|
Texto Anterior | Índice
O outro Adriá
Irmão do celebrado chef Ferran Adrià, Albert Adrià, craque nos doces, defende importância da sobremesa
GIULIANA BASTOS
DO GUIA DA FOLHA
Não é fácil ser irmão de gênio. Os holofotes estão o tempo
todo ali, mas sempre voltados
para outro foco. Mas quando a
genialidade brota em um ex-administrador, filho de um pintor de paredes, em uma cidadezinha próxima de Barcelona, no
interior da Espanha, o quadro
pode ficar mais doce.
Em vez de ficar à sombra do
celebrado chef catalão Ferran
Adrià, Albert, o irmão do gênio,
foi à luta. Aos 16 anos, largou os
estudos para trabalhar no restaurante de Ferran, o El Bulli
(www.elbulli.com). Na época,
era apenas mais um restaurante à beira de uma baía, na Catalunha. Mas a casa já dava sinais
do caminho que ia trilhar.
Após dois anos conhecendo
as funções em uma cozinha, Albert se apaixonou pelos sabores, texturas e aromas de frutas, especiarias e chocolate e
nunca mais abandonou a estação das sobremesas. Hoje, com
38 anos, é considerado um dos
melhores doceiros contemporâneos, sendo o responsável
pelas sobremesas do que foi
considerado, por dois anos
consecutivos, o melhor restaurante do mundo, segundo a revista inglesa "Restaurant".

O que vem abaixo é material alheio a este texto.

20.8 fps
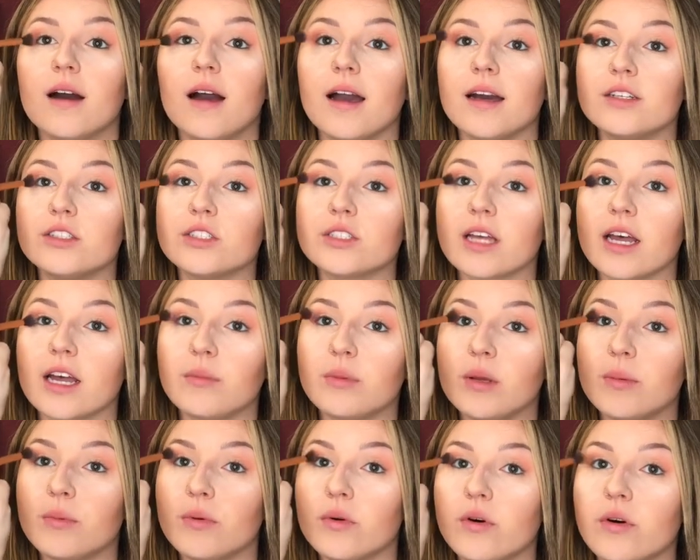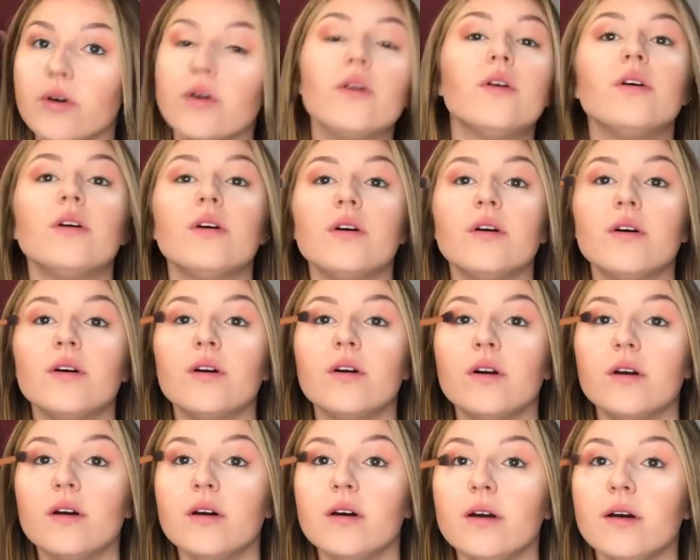I just had people
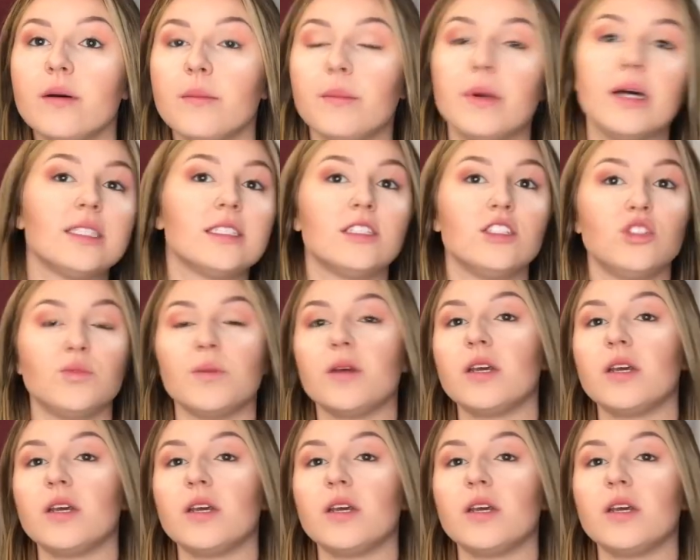message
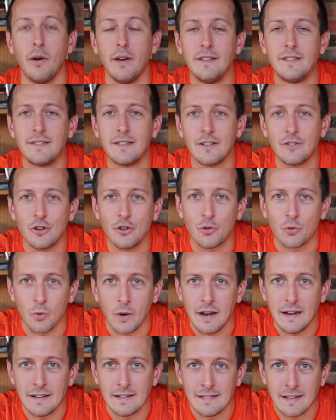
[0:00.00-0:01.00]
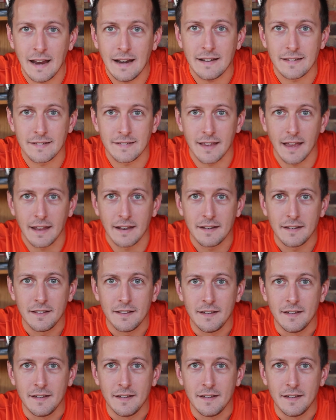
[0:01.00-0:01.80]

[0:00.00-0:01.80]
It's such a great data set.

"Me considero um cozinheiro antes de tudo, mas nos doces
sentia um cheiro melhor que
na fritura", brinca.
Atualmente, Albert tem papel fundamental no sucesso do
El Bulli, como afirma o próprio
Ferran. Além de mostrar seu
talento nas sobremesas do menu-degustação, ele é o diretor
do laboratório, espaço instalado em Barcelona, de onde saem
as tendências que serão copiadas logo depois no mundo todo.
Hoje, a cada cem pessoas que
buscam estágio no restaurante,
apenas dez se interessam em
trabalhar na estação de pâtisserie do El Bulli. Sinal de que
poucos sabem que ali as sobremesas não são um universo à
parte, restrito ao último prato.
Na terra dos Adrià, os doces
também merecem destaque.
"A sobremesa tem de ser arrebatadora", defende Albert.
"É a última recordação do jantar, é como o final da festa."
Para tal, o chef tem ao seu
dispor quatro das 11 fases do
menu-degustação (pré-sobremesa, sobremesa, petit-fours e
"morphings" -espécie de pós-petit-fours), com cerca de quatro a sete receitas criadas no laboratório com técnicas e combinações inusitadas. Segundo
Albert, a tarefa de surpreender
comensais após mais de 20
pratos repletos de novidades,
emoções e pequenas brincadeiras é um grande desafio.
Um exemplo de como o chef
consegue tal proeza é a Cruz
Negra,
que, criada em homenagem a
outro catalão, o artista plástico
Antoni Tàpies, mescla praliné
de gergelim preto, espuma de
chocolate, molho de iogurte e
crocante de leite de cacau.
O chef esclarece, no entanto,
que "espuma já é algo do passado". Ele está trabalhando agora
na criação de um biscoito feito
em 40 segundos (no sifão e assado no forno microondas).
Arrepios no jantar
Convicto de seu trabalho e da
proposta revolucionária do El
Bulli, ele não teme as críticas
(muitas vezes até ri delas). As
que se referem às novas tecnologias, ele responde: "Garfo,
fouet, batedeira e sifão, todos
buscam o mesmo: incorporar
ar a um líquido".
"Não cozinhamos para este
senhor ou para aquele outro, e
sim para as 50 pessoas que vêm
comer aqui a cada noite, queremos que elas fiquem felizes e se
emocionem, se arrepiem duas,
três vezes com o nosso menu."
Os que querem se "arrepiar"
e podem "investir" 220 (cerca de R$ 580) em um jantar,
devem mandar um e-mail
(bulli@elbulli.com) ou ligar
(00/xx/34/972-150457) para o
restaurante e fazer a reserva
para a temporada de 2009. Antes disso, só os privilegiados
que já têm data marcada para a
felicidade. Aos outros, resta
torcer para que o chef e seu irmão, que vêm ao Brasil (incluindo São Paulo e Amazônia)
em dezembro, dêem uma palhinha por aqui.